**EXERCISE**
Nothing but the lines from the first line of the material below through the line that holds "[00:02:01.29]" should be set down, exactly and with pictures left out.

::: RAW DATA :::

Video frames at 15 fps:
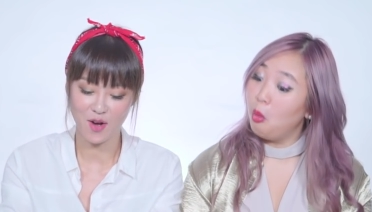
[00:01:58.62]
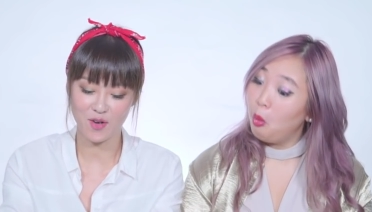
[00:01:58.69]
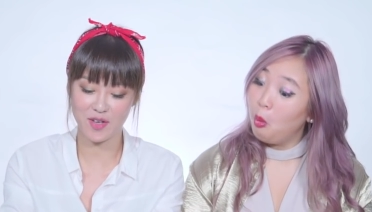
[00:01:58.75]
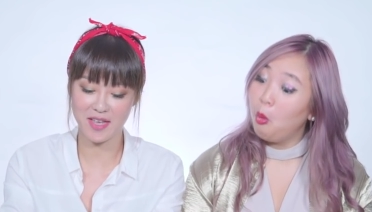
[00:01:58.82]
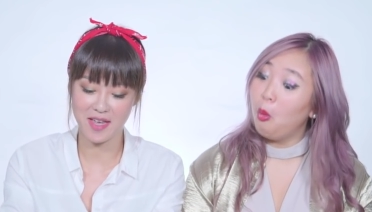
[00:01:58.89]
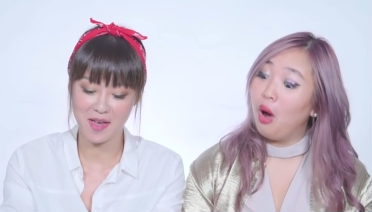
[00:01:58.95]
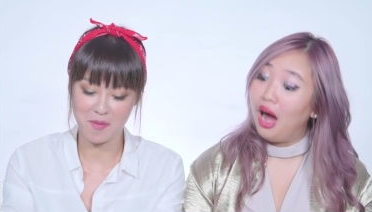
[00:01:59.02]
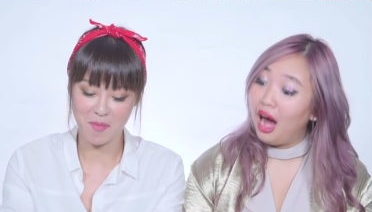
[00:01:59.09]

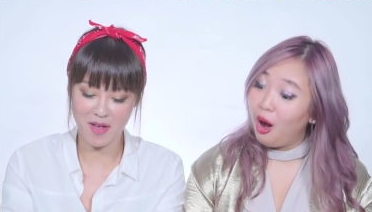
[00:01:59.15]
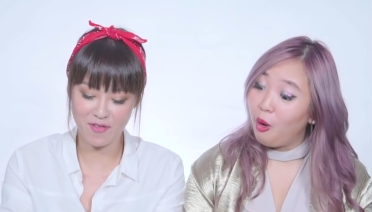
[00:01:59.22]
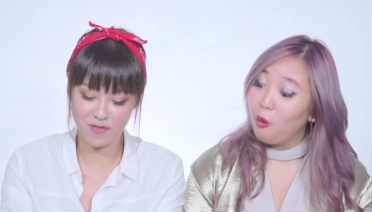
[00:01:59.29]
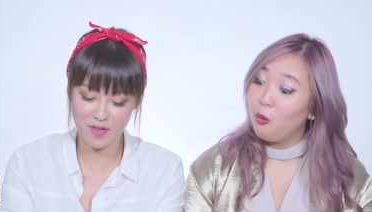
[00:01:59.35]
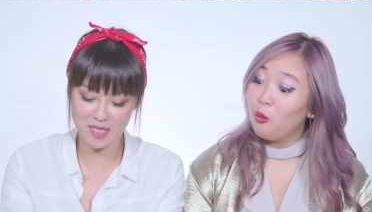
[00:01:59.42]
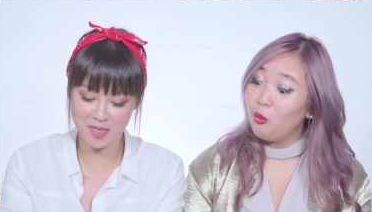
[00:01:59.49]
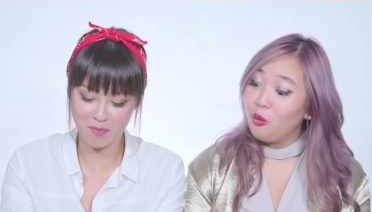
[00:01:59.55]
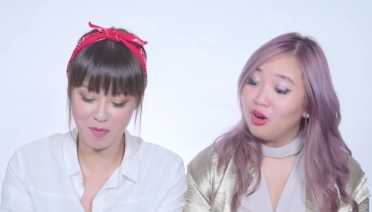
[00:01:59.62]
Speaker 1: Okay, my
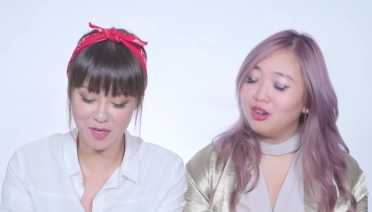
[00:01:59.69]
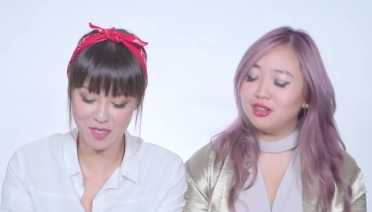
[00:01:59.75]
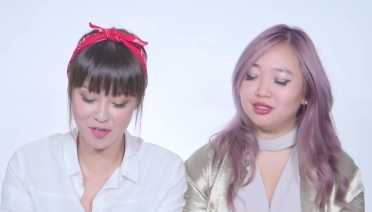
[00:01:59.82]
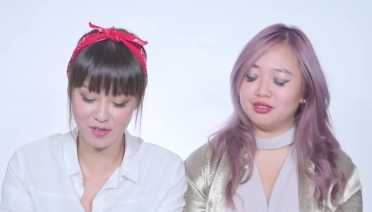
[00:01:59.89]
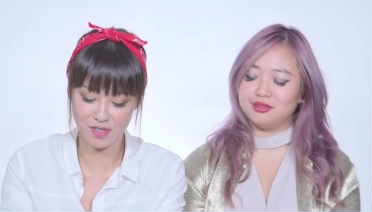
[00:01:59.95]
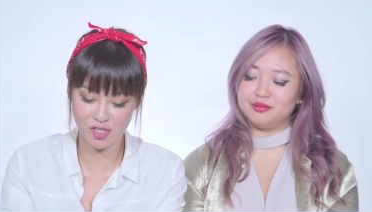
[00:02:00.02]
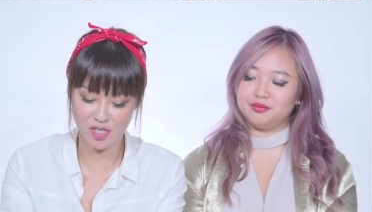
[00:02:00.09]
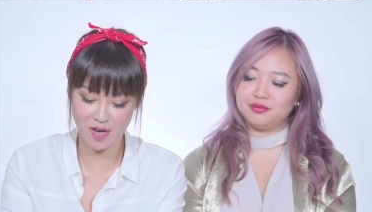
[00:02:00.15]
first impression
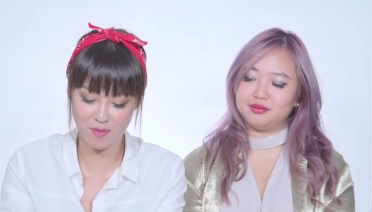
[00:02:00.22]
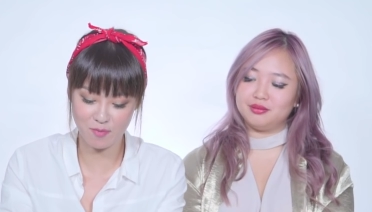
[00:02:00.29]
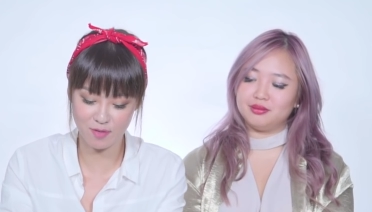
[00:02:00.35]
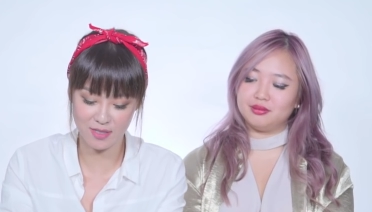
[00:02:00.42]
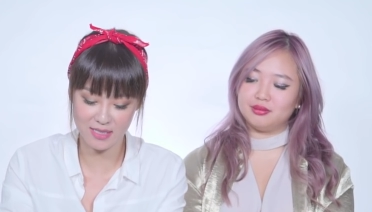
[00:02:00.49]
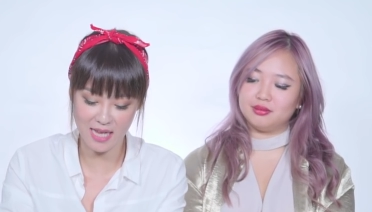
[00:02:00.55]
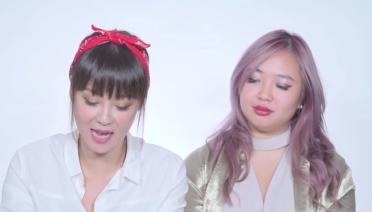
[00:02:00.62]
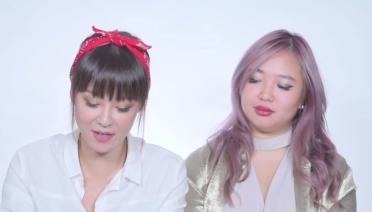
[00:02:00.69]
of Jem
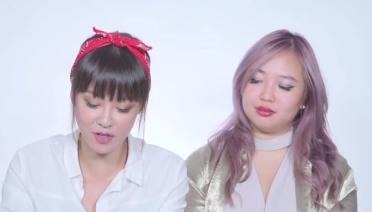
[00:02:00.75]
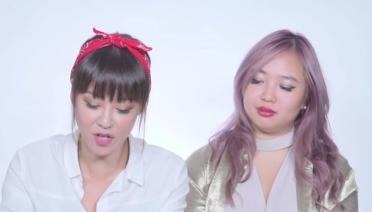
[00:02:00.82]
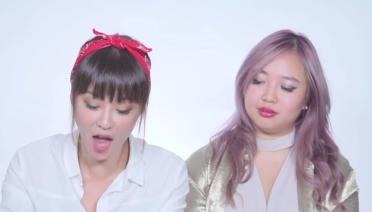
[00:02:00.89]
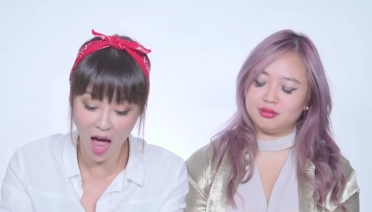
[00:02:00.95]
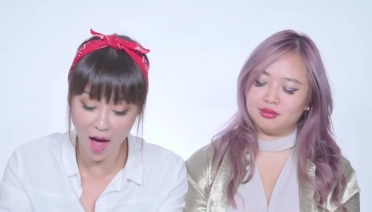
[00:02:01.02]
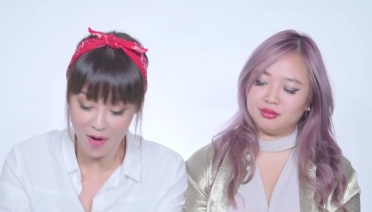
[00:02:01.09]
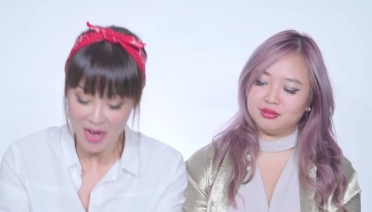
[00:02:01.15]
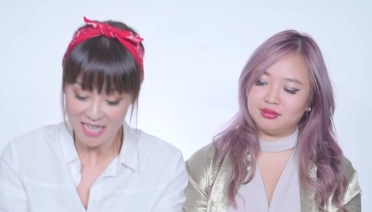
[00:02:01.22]
was I don't
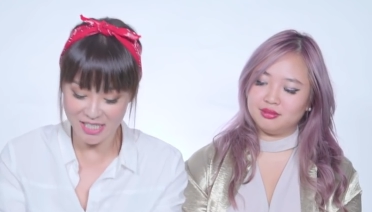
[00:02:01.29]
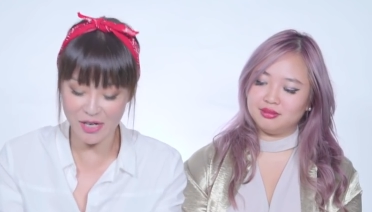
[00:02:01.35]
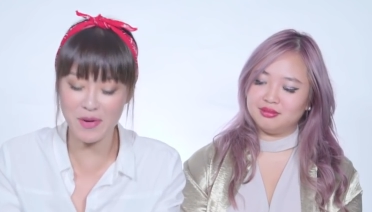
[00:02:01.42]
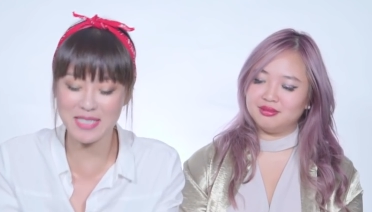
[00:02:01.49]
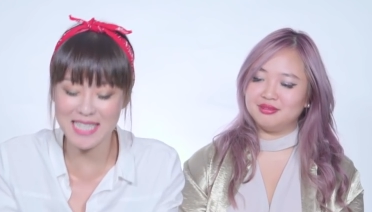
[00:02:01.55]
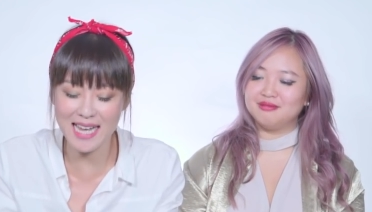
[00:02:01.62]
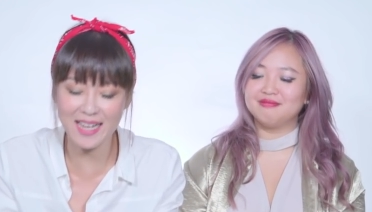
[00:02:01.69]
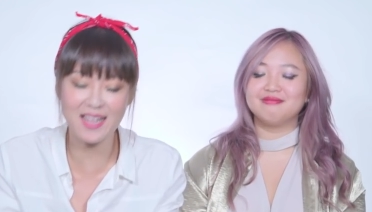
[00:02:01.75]
know. She
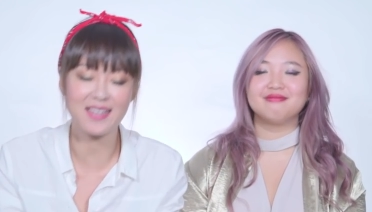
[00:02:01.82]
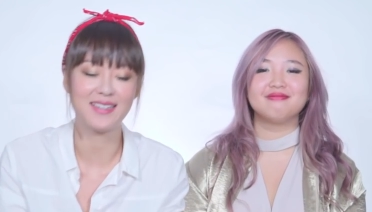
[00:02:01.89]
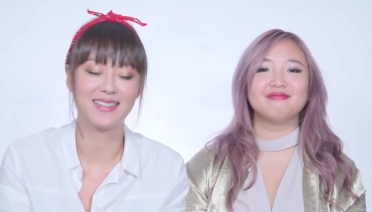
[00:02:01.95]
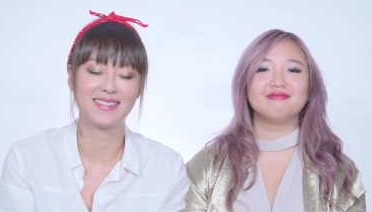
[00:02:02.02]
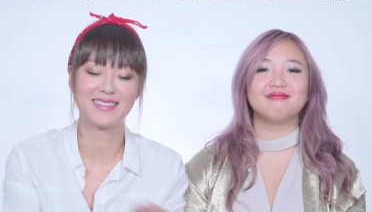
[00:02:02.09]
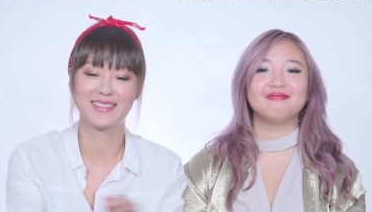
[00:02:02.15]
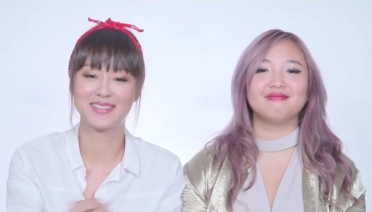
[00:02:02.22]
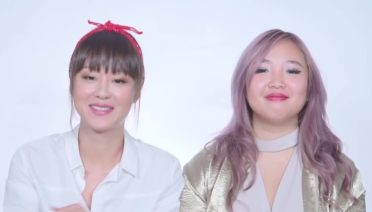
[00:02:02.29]
was like
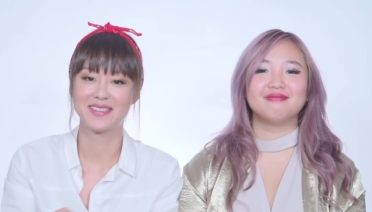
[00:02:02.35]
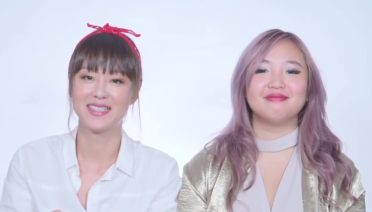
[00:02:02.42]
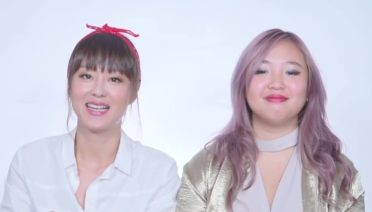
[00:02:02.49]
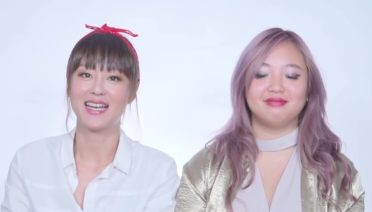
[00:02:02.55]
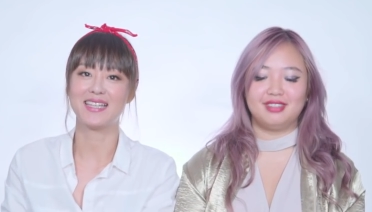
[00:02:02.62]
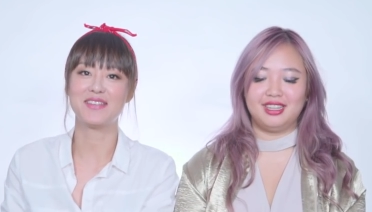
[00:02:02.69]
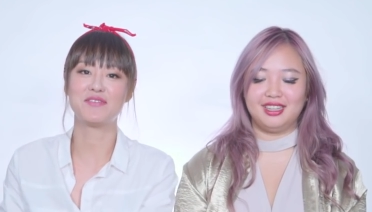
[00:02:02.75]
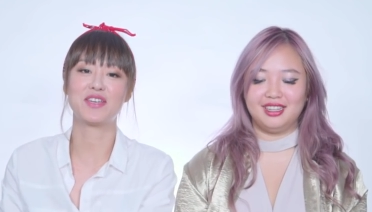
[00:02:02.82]
a.
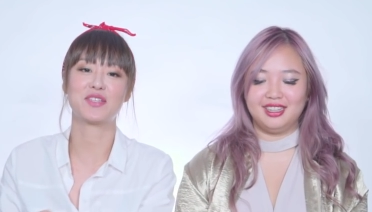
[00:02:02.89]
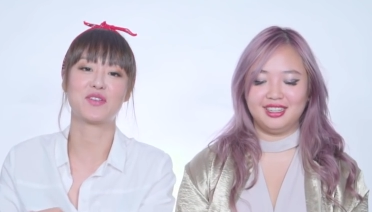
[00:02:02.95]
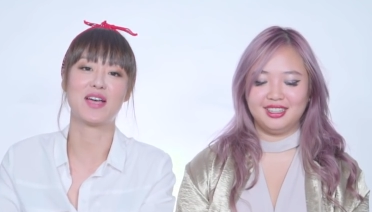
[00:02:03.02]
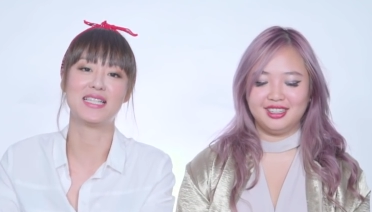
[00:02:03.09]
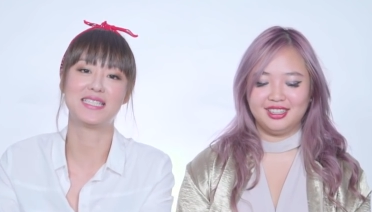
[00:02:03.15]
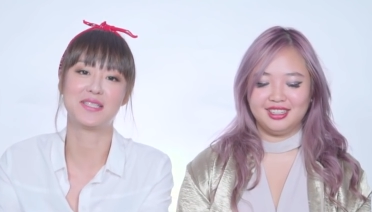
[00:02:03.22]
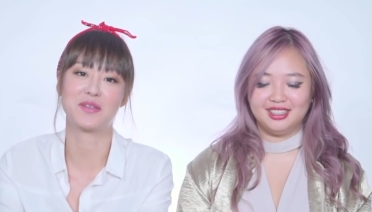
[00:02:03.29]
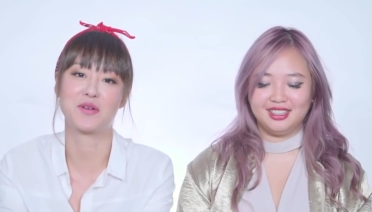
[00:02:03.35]
I didn't even get to
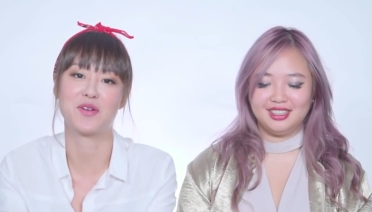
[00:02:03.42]
answer the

:::

**TASK OUTPUT**
Video frames at 15 fps:
[00:01:58.62]
[00:01:58.69]
[00:01:58.75]
[00:01:58.82]
[00:01:58.89]
[00:01:58.95]
[00:01:59.02]
[00:01:59.09]

[00:01:59.15]
[00:01:59.22]
[00:01:59.29]
[00:01:59.35]
[00:01:59.42]
[00:01:59.49]
[00:01:59.55]
[00:01:59.62]
Speaker 1: Okay, my
[00:01:59.69]
[00:01:59.75]
[00:01:59.82]
[00:01:59.89]
[00:01:59.95]
[00:02:00.02]
[00:02:00.09]
[00:02:00.15]
first impression
[00:02:00.22]
[00:02:00.29]
[00:02:00.35]
[00:02:00.42]
[00:02:00.49]
[00:02:00.55]
[00:02:00.62]
[00:02:00.69]
of Jem
[00:02:00.75]
[00:02:00.82]
[00:02:00.89]
[00:02:00.95]
[00:02:01.02]
[00:02:01.09]
[00:02:01.15]
[00:02:01.22]
was I don't
[00:02:01.29]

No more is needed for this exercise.